The first mayor was Henry Rifford, who served seven terms, and 19 other mayors have served five or more terms.

Roger Beynim was mayor eight times between 1302 and 1317, but during one of his terms, a dispute with Hugh de Courtenay, Earl of Devon, the feudal baron of Okehampton started after being drawn into a dispute over the fish available in the market, which resulted in Beynim discarding his livery with the Earl's crest and declaring that the Mayor of Exeter would only be answerable to the King. The recrimination from this event led to the blocking of the Countess Wear and ships and boats being blocked from accessing Exeter by the river until a canal was built in the 1560s.

In 1345, Edward III codified that the city be governed by 12 freemen (later increased to 24 by Henry VIII in 1509), with a purview over finance and other matters. The structure of a governing body was decided in 1497 by Henry VII, and remained unchanged until 1835.

Under the 24 councillor system, eight were aldermen who were elected for life by the freemen, and only replaced upon their death, as well as fifteen common councillors. The mayor and aldermen were all magistrates and presided at trials. The chamber controlled the city corporation, which in turn ran services in the city.

===Reform acts===
The passage of the Reform Act 1832 made major changes, which included giving votes to a much wider range of people, including many (male) small landowners, shopkeepers, and householders, who had previously been disenfranchised. Prior to this, Exeter had only 586 freemen who were entitled to vote, or to site on the city council, from a population of over 28,000.

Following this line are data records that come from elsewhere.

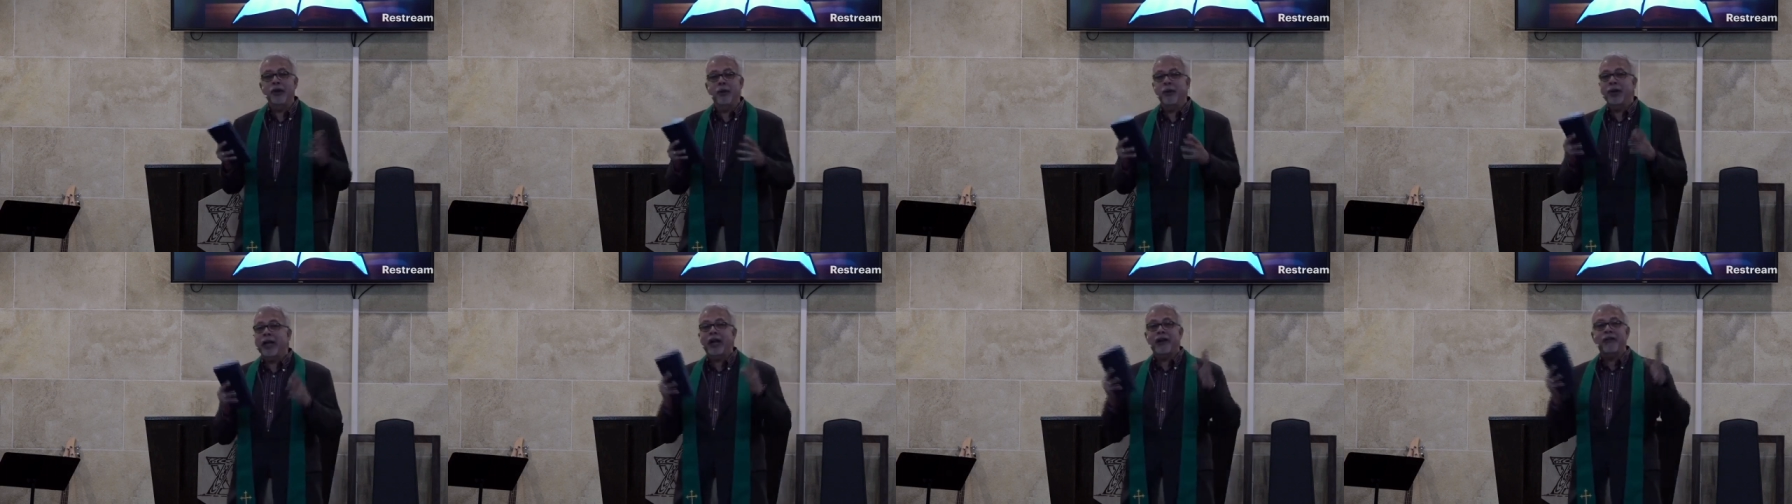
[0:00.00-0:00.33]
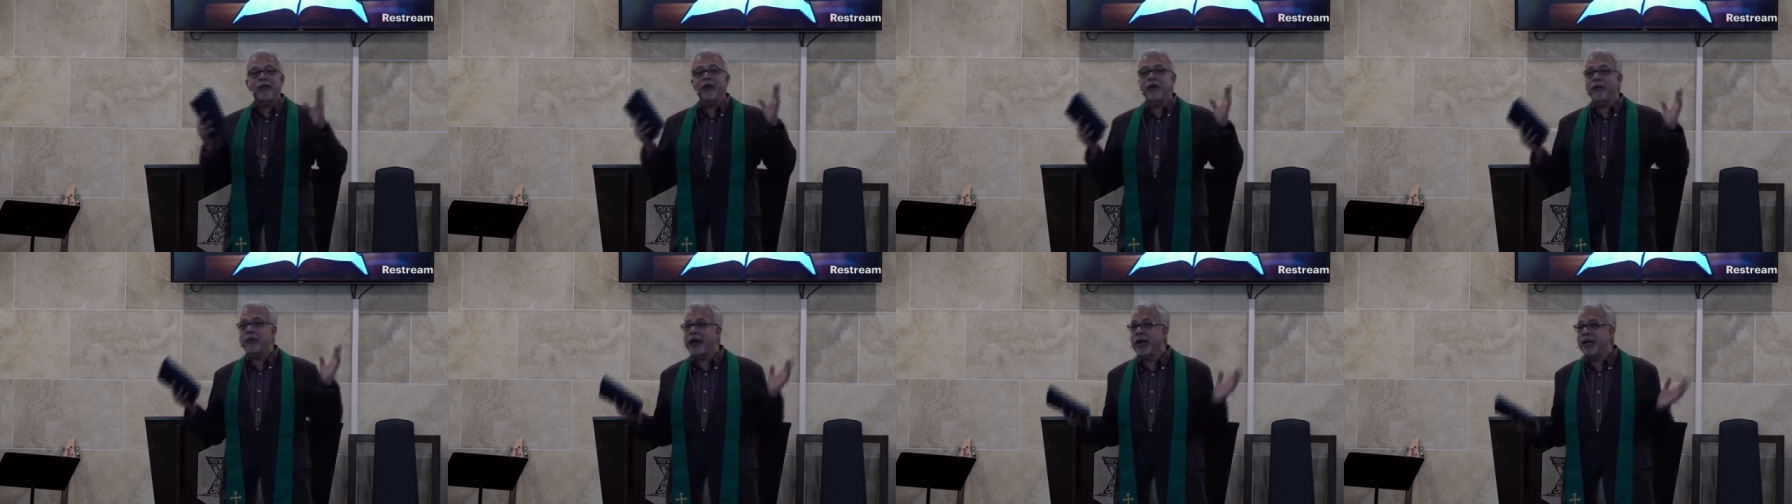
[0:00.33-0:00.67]

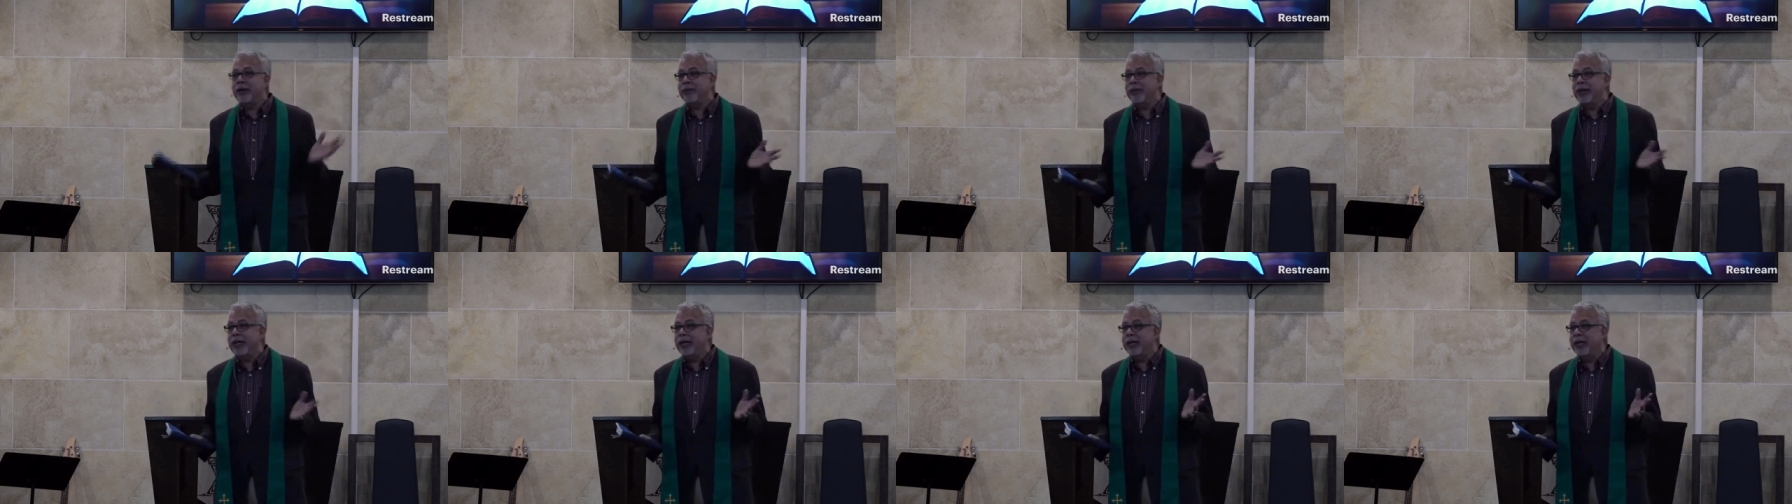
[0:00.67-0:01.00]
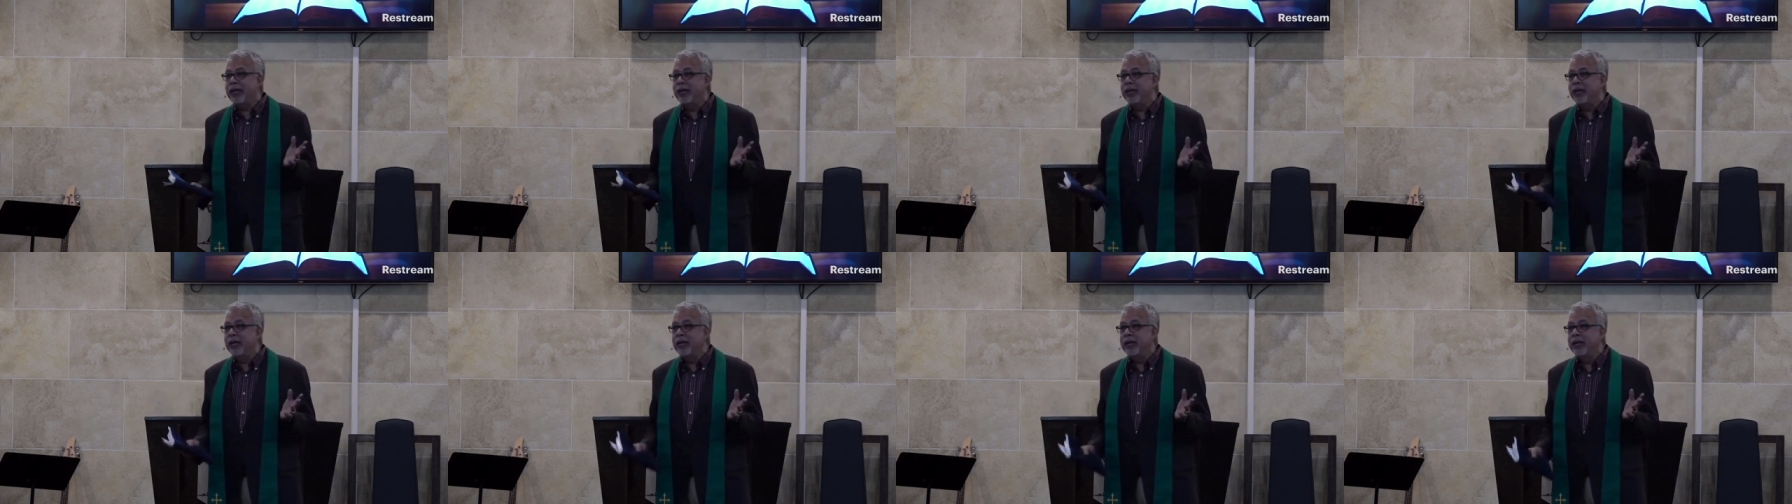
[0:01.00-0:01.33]
whatever it might be.
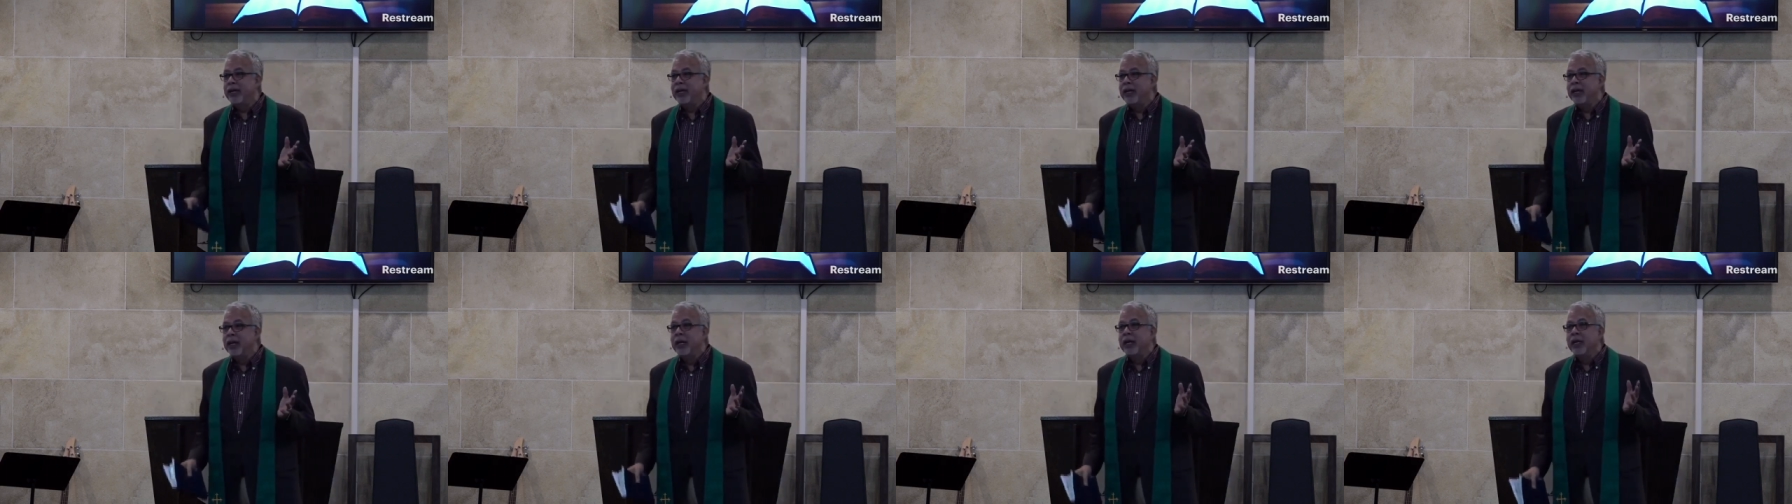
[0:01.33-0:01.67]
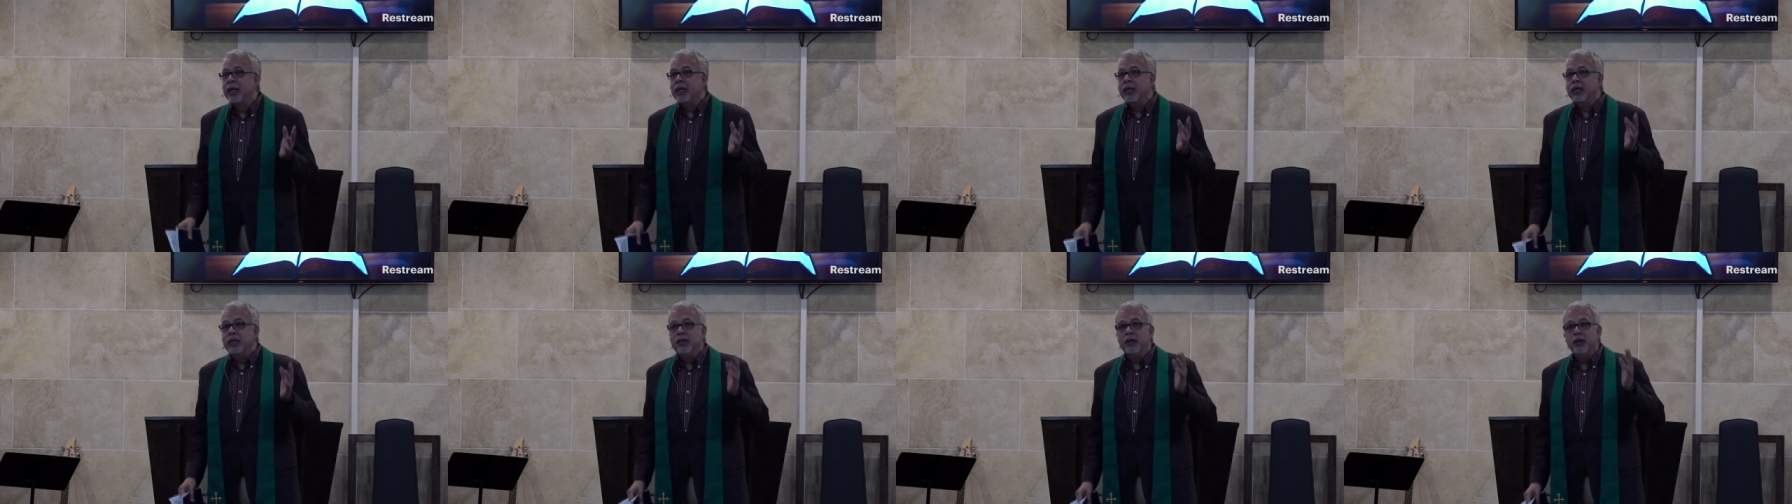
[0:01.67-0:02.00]

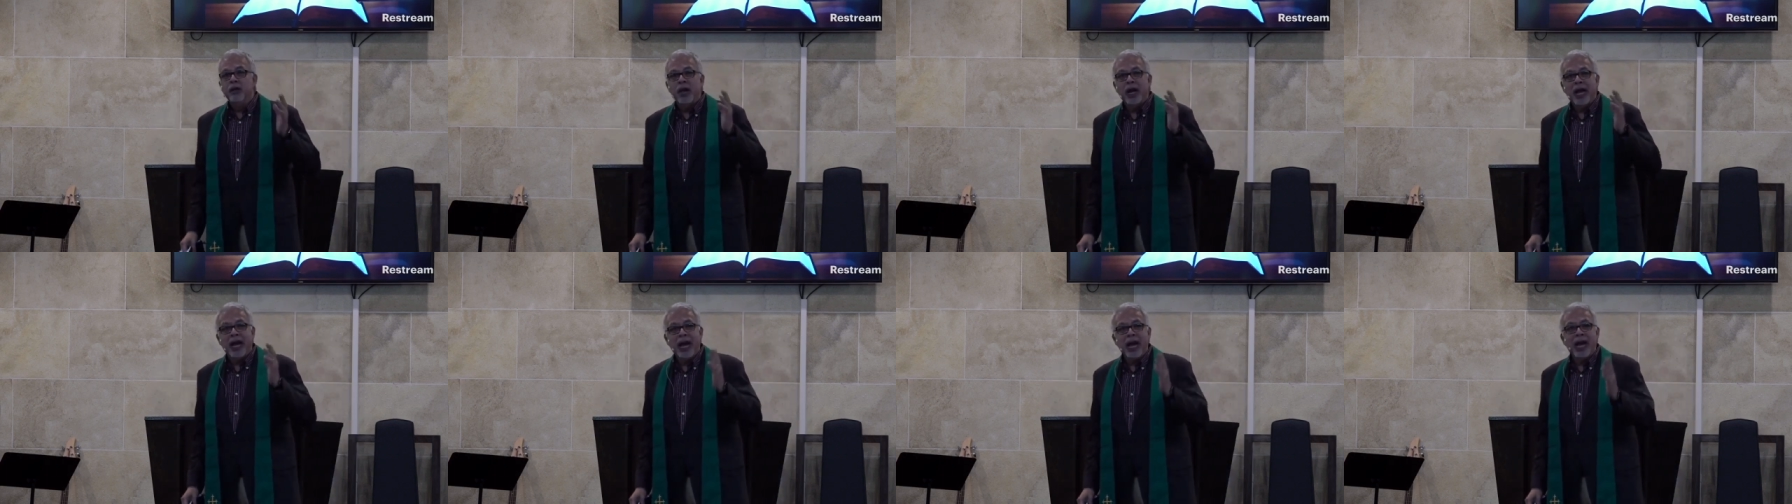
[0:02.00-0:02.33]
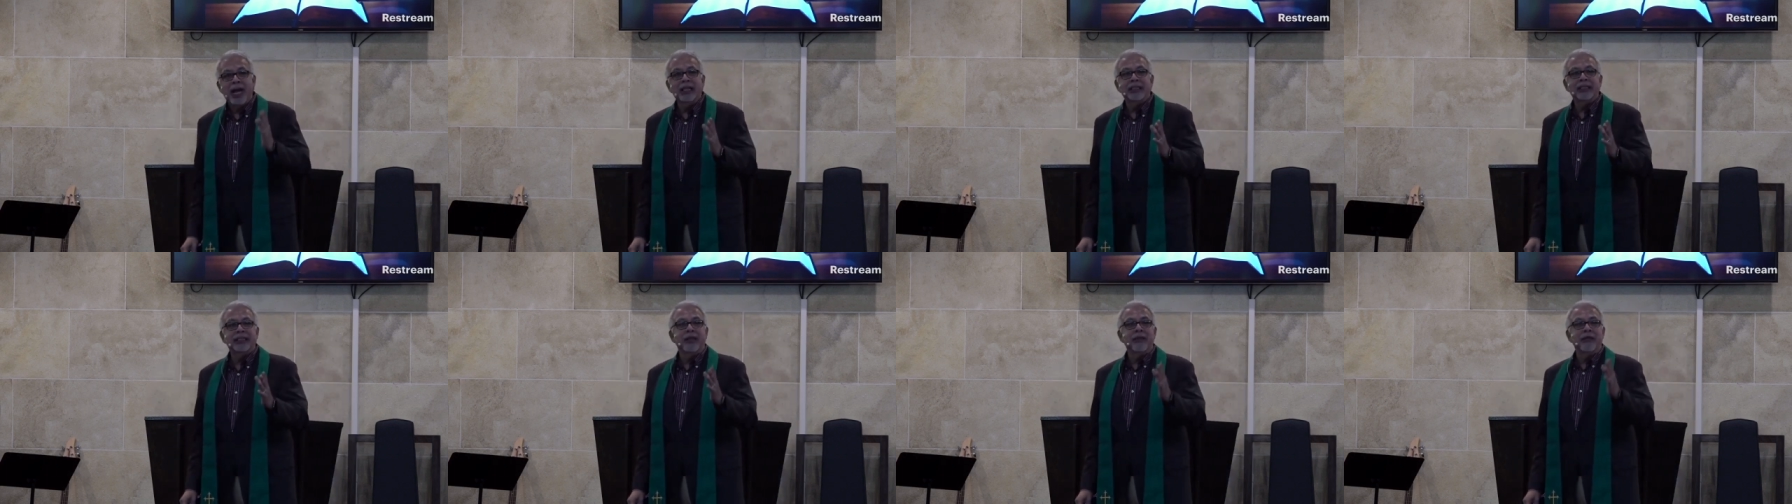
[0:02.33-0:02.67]
You
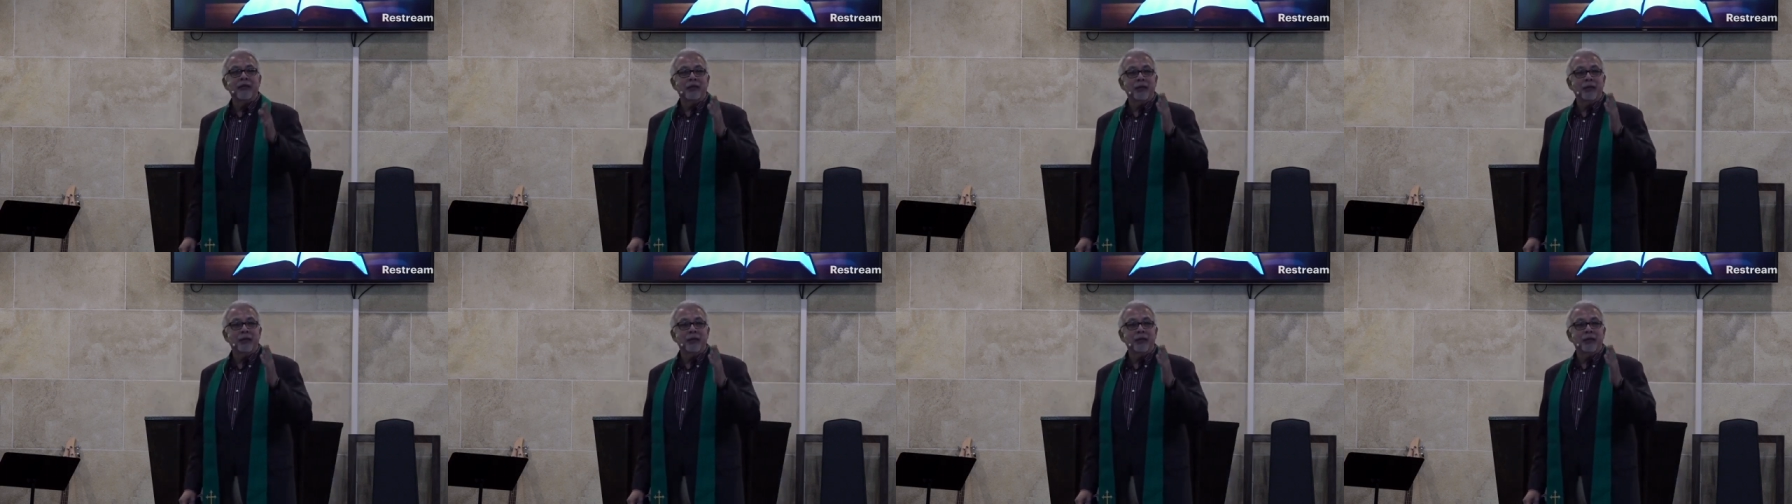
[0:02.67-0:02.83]
ask him for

The Municipal Corporations Act 1835 reformed the chamber, with the chamber increasing to 36 councillors, with a third up for election every year. Aldermen were now appointed for a maximum of six years, rather than for life.

Through the 1860s, a number of bills were debated in parliament, resulting in the passing of the Reform Act 1867 further lowered the entry requirements to be represented.

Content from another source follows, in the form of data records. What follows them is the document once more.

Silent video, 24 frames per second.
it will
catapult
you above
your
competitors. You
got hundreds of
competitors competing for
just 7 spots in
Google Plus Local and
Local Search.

===Loss of county status===
As a result of the Local Government Act 1972, Exeter lost its county borough status in 1974, and became a district council under Devon County Council. This reduced the scope of the council and mayoralty.

===Lord mayor status===
The role of Mayor was granted the dignity and style of Lord Mayor by letters patent dated 1 May 2002 as the result of a competition to celebrate the Golden Jubilee of Elizabeth II.

==Former mayors==

Robert Wilsford served the most terms of any mayor, serving 12 terms between 1374 and 1394.

Alphred Duport was elected mayor eight times, first in 1269, and for the last time in 1284. He was executed following his last tenure, for dereliction of duty. The Precentor of the cathedral, Walter Lechlade had been murdered in November 1283, and the culprit fled through the south gate at a time when it should have been locked. The keeper of the gate, and Duport as the responsible officer of the city, were both hanged.

More recently, Rowland Glave Saunders served six terms in office, due to the outbreak of World War II.

A number of mayors were also Members of Parliament (mostly for Exeter), including:
- Adam Scut, Mayor 4 times between 1385 and 1410
- Peter Sturt, Mayor twice in 1413 and 1415
- John Lake, Mayor in 1414
- Robert Vessy, Mayor in 1425
- Richard Hewet, Mayor twice in 1506 and 1513
- Thomas Andrew, Mayor in 1513
- John Noseworthy, Mayor in 1521
- John Simon, Mayor twice in 1512 and 1523
- Robert Hooker, Mayor in 1529
- John Blackaller, Mayor in 1530
- Gilbert Kirk, Mayor in 1542
- Thomas Prestwood, Mayor twice in 1544 and 1550
- George Smith, Mayor three times in 1586, 1597, and 1607
- Robert Walker, Mayor in 1639
- Simon Snow, Mayor in 1653
- John Snell, Mayor three times in 1687, 1689, and 1700
- Albert Dunn, Mayor twice consecutively in 1901 and 1902

Local pub landlord Robert Pople was elected for three consecutive terms, the first in 1895, following a rise in popularity due to his actions during the Exeter Theatre Royal fire.

The first female mayor was Minnie Nichols, a Conservative councillor who was elected in 1966.